- _Data for this exercise_:
- Opening Delimiter -

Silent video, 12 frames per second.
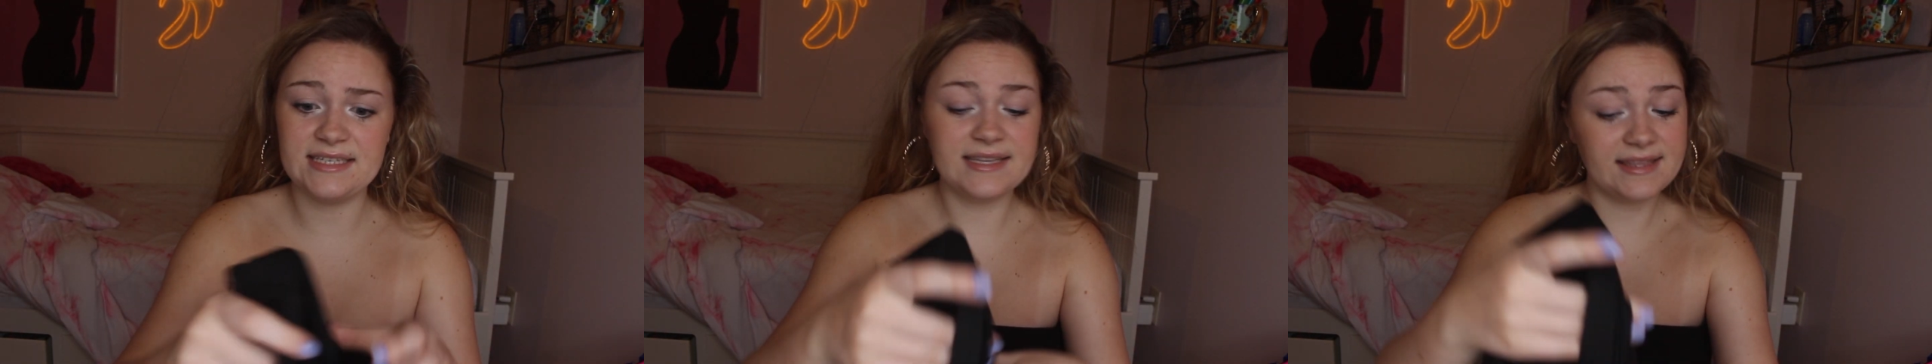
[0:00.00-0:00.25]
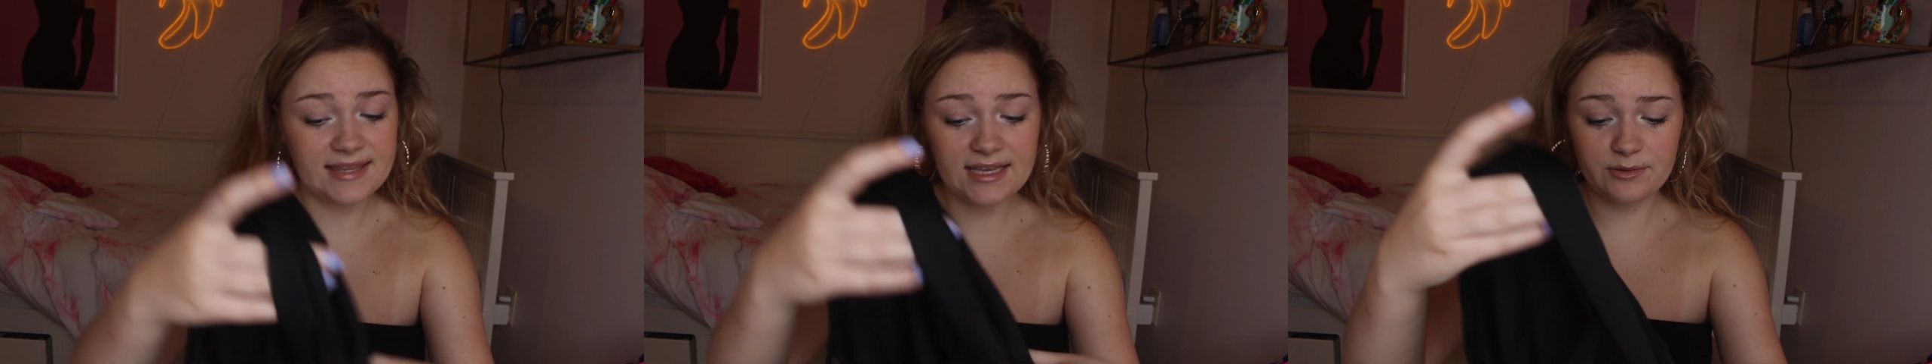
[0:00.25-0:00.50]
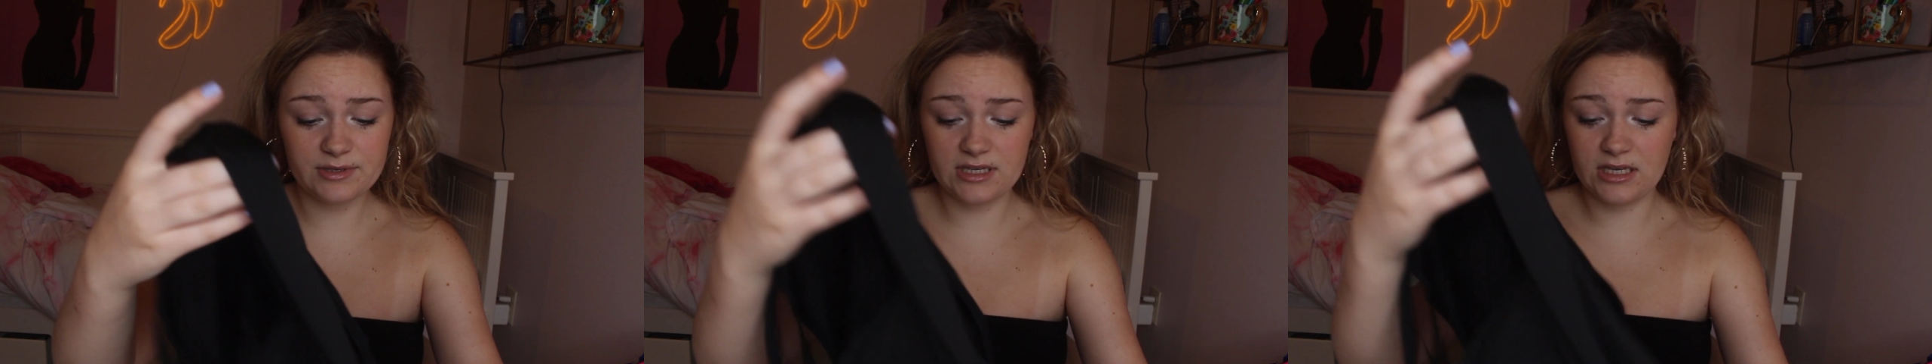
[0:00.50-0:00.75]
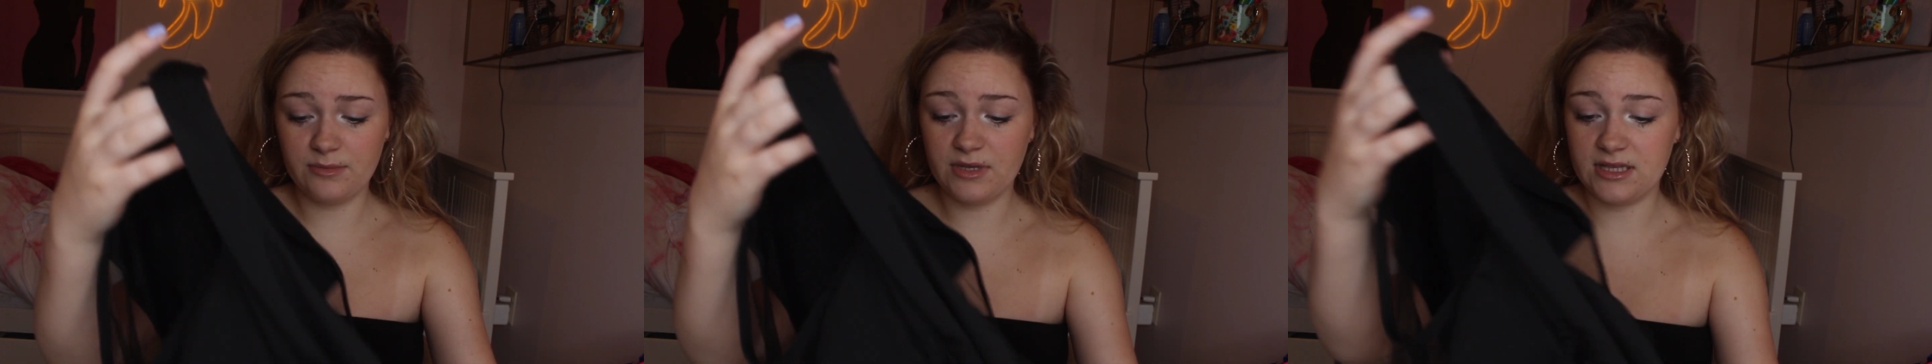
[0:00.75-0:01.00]
Didn't think it was
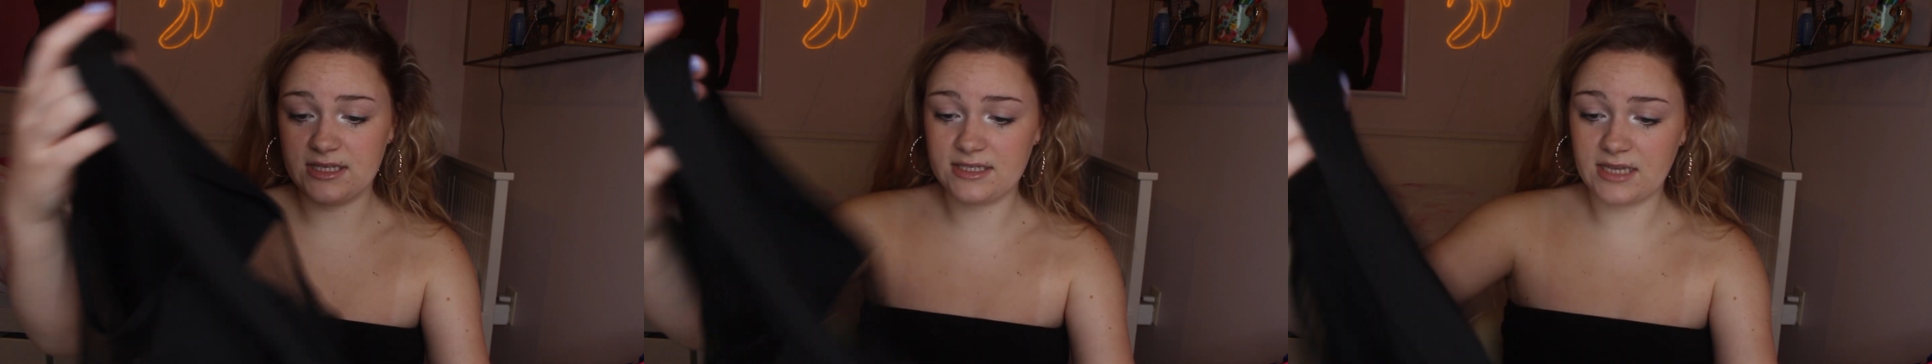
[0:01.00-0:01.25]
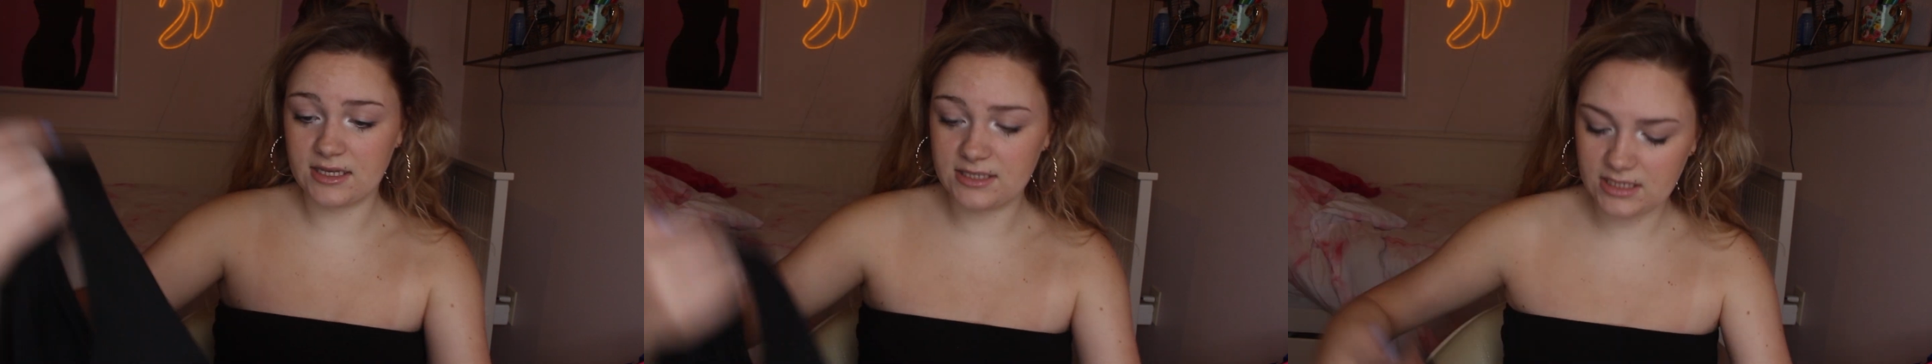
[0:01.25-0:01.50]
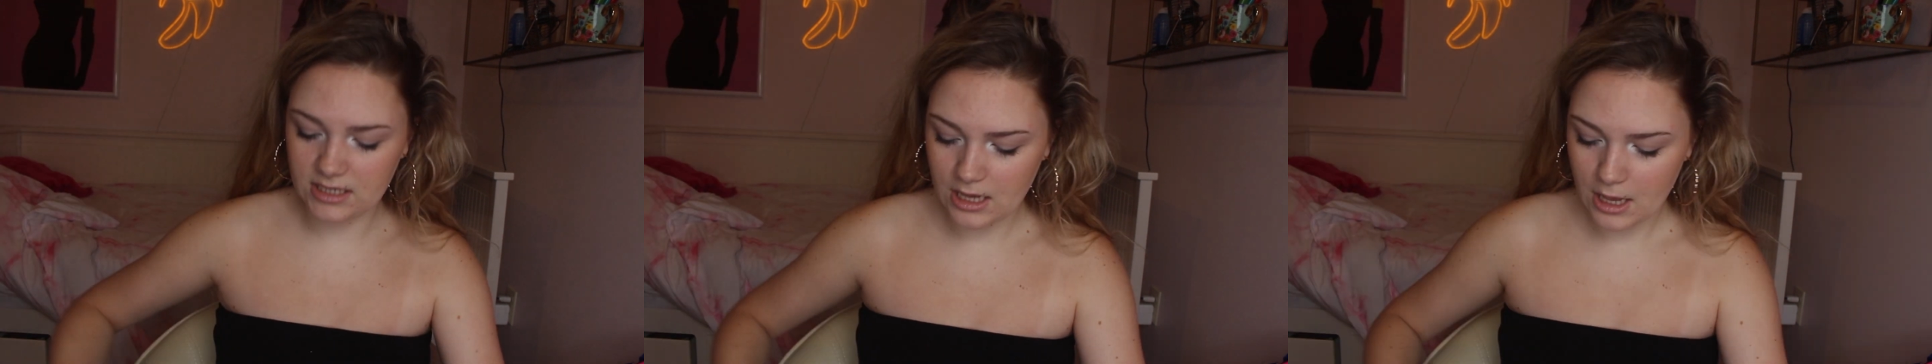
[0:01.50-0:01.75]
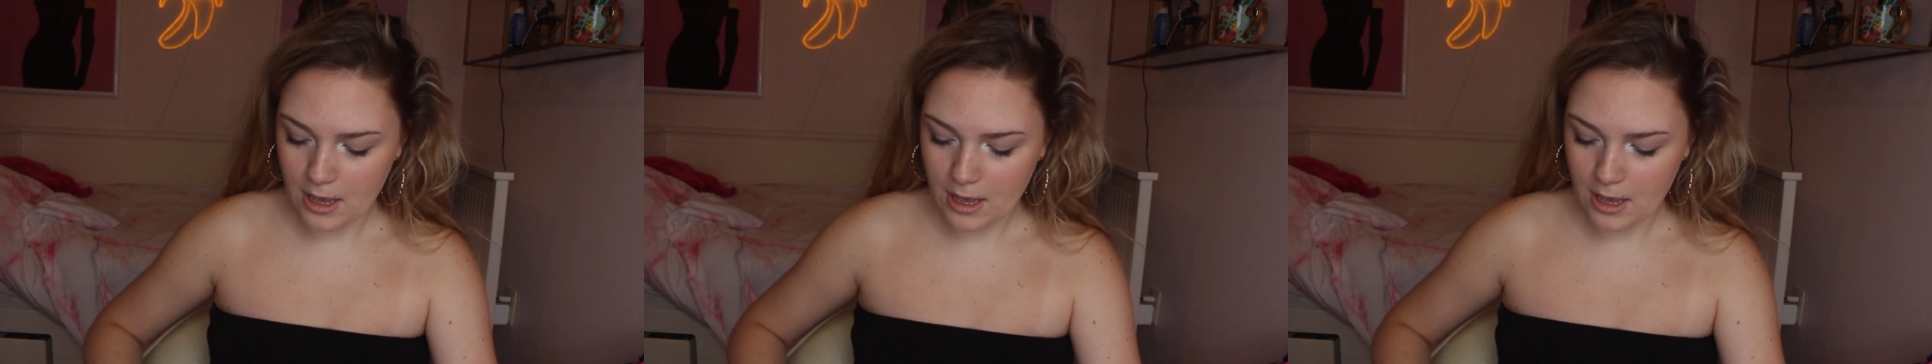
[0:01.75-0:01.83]
gonna be this sexy,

- Closing Delimiter -

- _Problem description_: Your answer should hold every record above, printed exactly and free of pictures.

- _Finished exercise_:
Silent video, 12 frames per second.
[0:00.00-0:00.25]
[0:00.25-0:00.50]
[0:00.50-0:00.75]
[0:00.75-0:01.00]
Didn't think it was
[0:01.00-0:01.25]
[0:01.25-0:01.50]
[0:01.50-0:01.75]
[0:01.75-0:01.83]
gonna be this sexy,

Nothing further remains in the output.